Thankfully, when we spend time in nature, we can resonate with the peace and joy that is alive in nature. When we mindfully observe and study nature, we can see what it is like to be non-reactive, to live in the now, to let go of the past, to not worry about the future. When we love and appreciate all that nature provides for us, and our families, we start to see the unity of all life, and how we are all one. That is why spending time in nature, mindfully observing nature, and appreciating nature helps us live in the now.

My intentions with this talk

If this is your introduction to the “Living in the now” series of talks, my intention is that this talk sparks your interest, curiosity, and motivation to listen to the rest of the talks in the series. I hope it also introduces you to some important ideas so that the next time you hear them, you are more familiar with them.

If this is your summary review of the talks, my intention is that this talk helps remind you of what you already know. My hope is that this review sinks the information deeper into your awareness, so that you remember to use these ideas, skills, and techniques in your daily life so you may be free from suffering and live with abundant love, peace, compassion, and joy.

I end with a quote from one of our modern day sages, Oprah Winfrey: “Living in the moment means letting go of the past and not waiting for the future. It means living your life consciously, aware that each moment you breath is a gift.”

END

Your Mindfulness Invitation to "Go Deeper" 

Look over and choose one of the following phenomena to be mindful of for the next week. Let the slogan “be here now” remind you to be mindful of your choice. For more detailed how-to info, feel free to follow the links and listen to the related talk(s) which are listed in parenthesis at the end of each activity.

1. Mindfully notice the impermanent nature of all forms. Notice how everything changes.
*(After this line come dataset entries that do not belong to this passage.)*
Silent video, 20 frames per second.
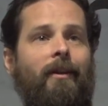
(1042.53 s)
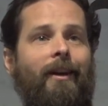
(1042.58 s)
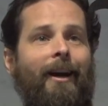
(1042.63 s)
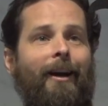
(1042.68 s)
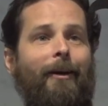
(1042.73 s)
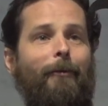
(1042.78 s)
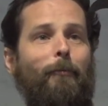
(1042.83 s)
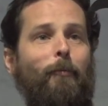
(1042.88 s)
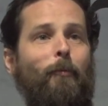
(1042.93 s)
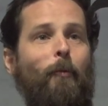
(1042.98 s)

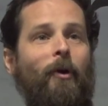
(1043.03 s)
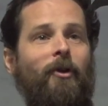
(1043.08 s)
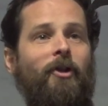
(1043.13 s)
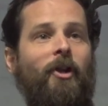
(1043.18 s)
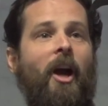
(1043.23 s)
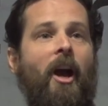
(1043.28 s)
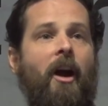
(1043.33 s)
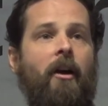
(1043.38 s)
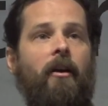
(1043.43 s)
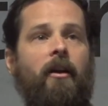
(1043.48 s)
and which
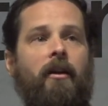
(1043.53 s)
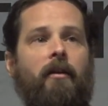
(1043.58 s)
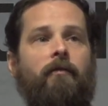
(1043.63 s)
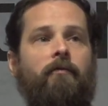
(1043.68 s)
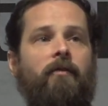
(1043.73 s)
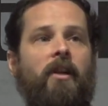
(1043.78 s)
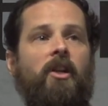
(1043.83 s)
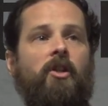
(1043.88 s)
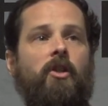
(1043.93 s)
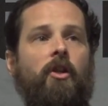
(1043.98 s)
area
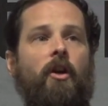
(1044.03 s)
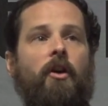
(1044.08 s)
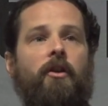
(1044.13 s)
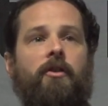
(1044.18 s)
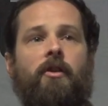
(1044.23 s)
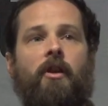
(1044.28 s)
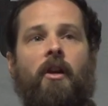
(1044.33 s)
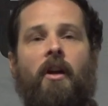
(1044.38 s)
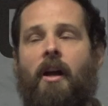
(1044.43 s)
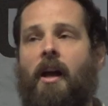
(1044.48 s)
of
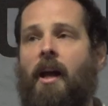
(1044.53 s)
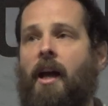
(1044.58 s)
research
Does seeing these laws of nature allow you to feel more accepting and less reactive to the inevitable changes in life? (Living in the Now: All Forms are Impersonal and Impermanent)

2. Mindfully notice the impersonal nature of all forms: be they visible or invisible, external or internal. Notice how they all lawfully unfold due to causes and conditions outside of your control. Does seeing this allow you to: take things less personally? suffer less from inconveniences, slights, and the unskillfulness of yourself and others? be more calm and less reactive? Be more understanding and forgiving? (Living in the Now: All Forms are Impersonal and Impermanent)
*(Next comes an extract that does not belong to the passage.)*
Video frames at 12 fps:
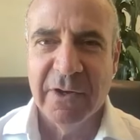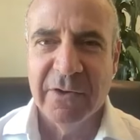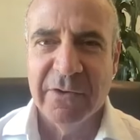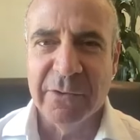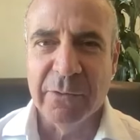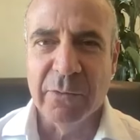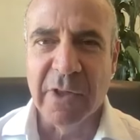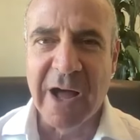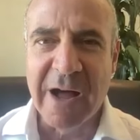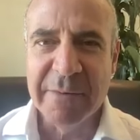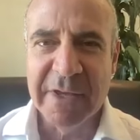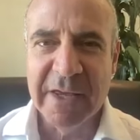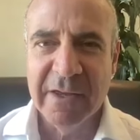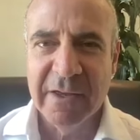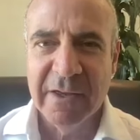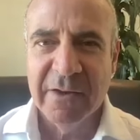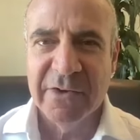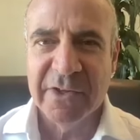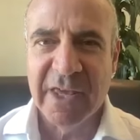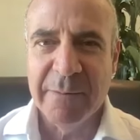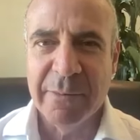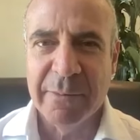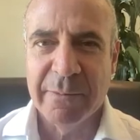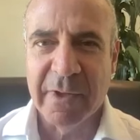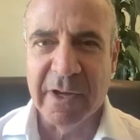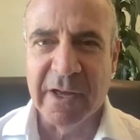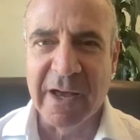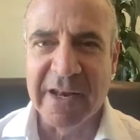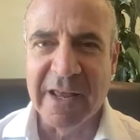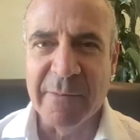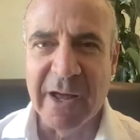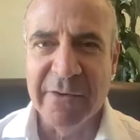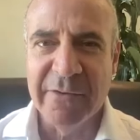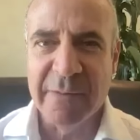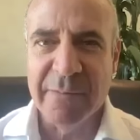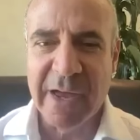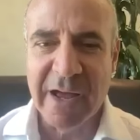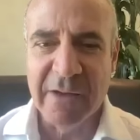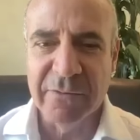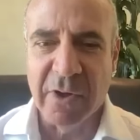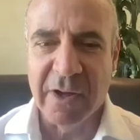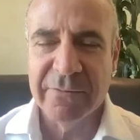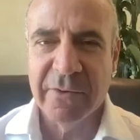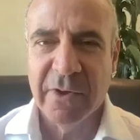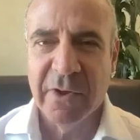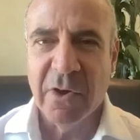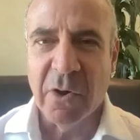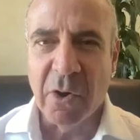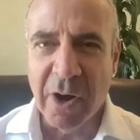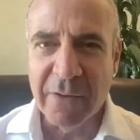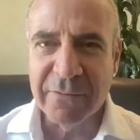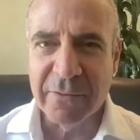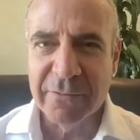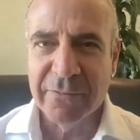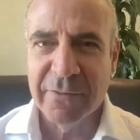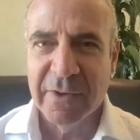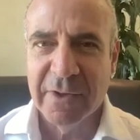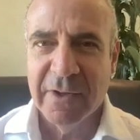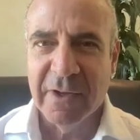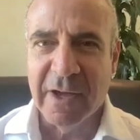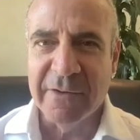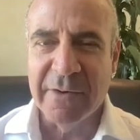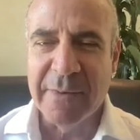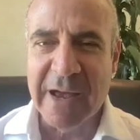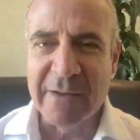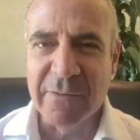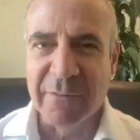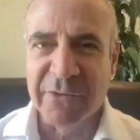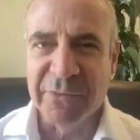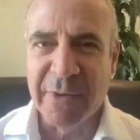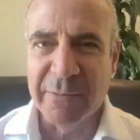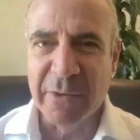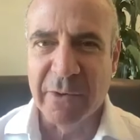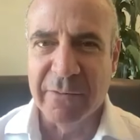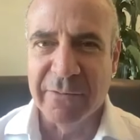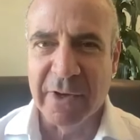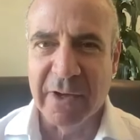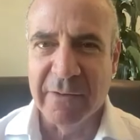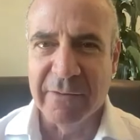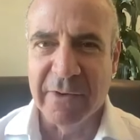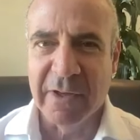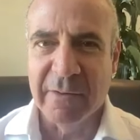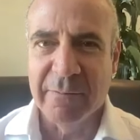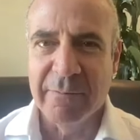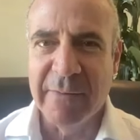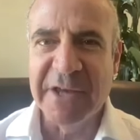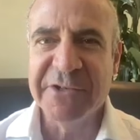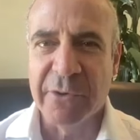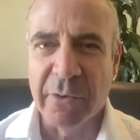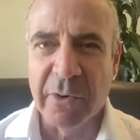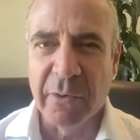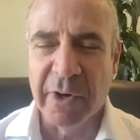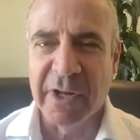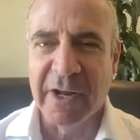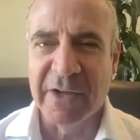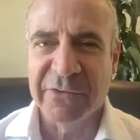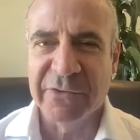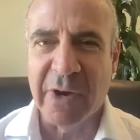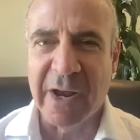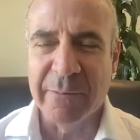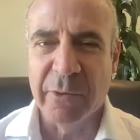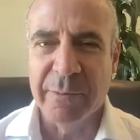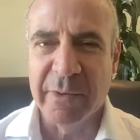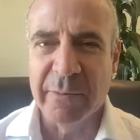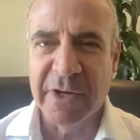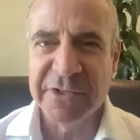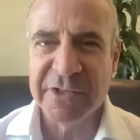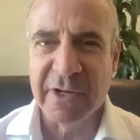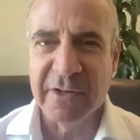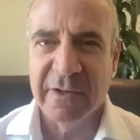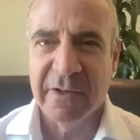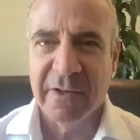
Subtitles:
to lobby to keep a guy named Andrei Pavlov off of, Andrei Pavlov is a member of a major organized crime group in Russia.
3. Notice when the delusion of futuring and past-ing arise.  Be mindful of when one is active, and causes suffering, and when it is deactivated by your mindful awareness of it, and how that lessens or eliminates the suffering. Experience the difference. (Relax and release: Letting go of the past & Skillfully relating the to future: Letting go of fear

4. Be mindful of your loving intentions behind all that you do. To do this, reflect on how what you are doing serves yourself and others. Then do whatever you are doing with great skill and mindfulness in the present moment while letting go of the results. How does this feel? Can you do the activity with peace, joy, or enthusiasm? Notice when what you are doing causes stress, fear, or anxiety to arise, and look to see in what way your mind is lost in the future or past, or operating on unloving intentions.  (Effortless effort and the state of flow

5. When pain, illness, or injury arises, mindfully look for any and all reactivity in yourself. See how when you believe this delusional reactivity, it causes more suffering, and when you see it as a lie, the suffering lessens or goes away. (Being mindful and skillful with physical pain part I and part II

6. Spend time quietly in nature. Try to feel the peace and serenity of nature. Observe how nature is non-reactive, accepting, and free of drama. Learn from its good examples. Appreciate all that nature provides for you: clean air, clean water, food, clothing, shelter, and so on. Be mindful of how these activities make you feel. (Nature keeps us mindful in the now

May love and wisdom protect you always.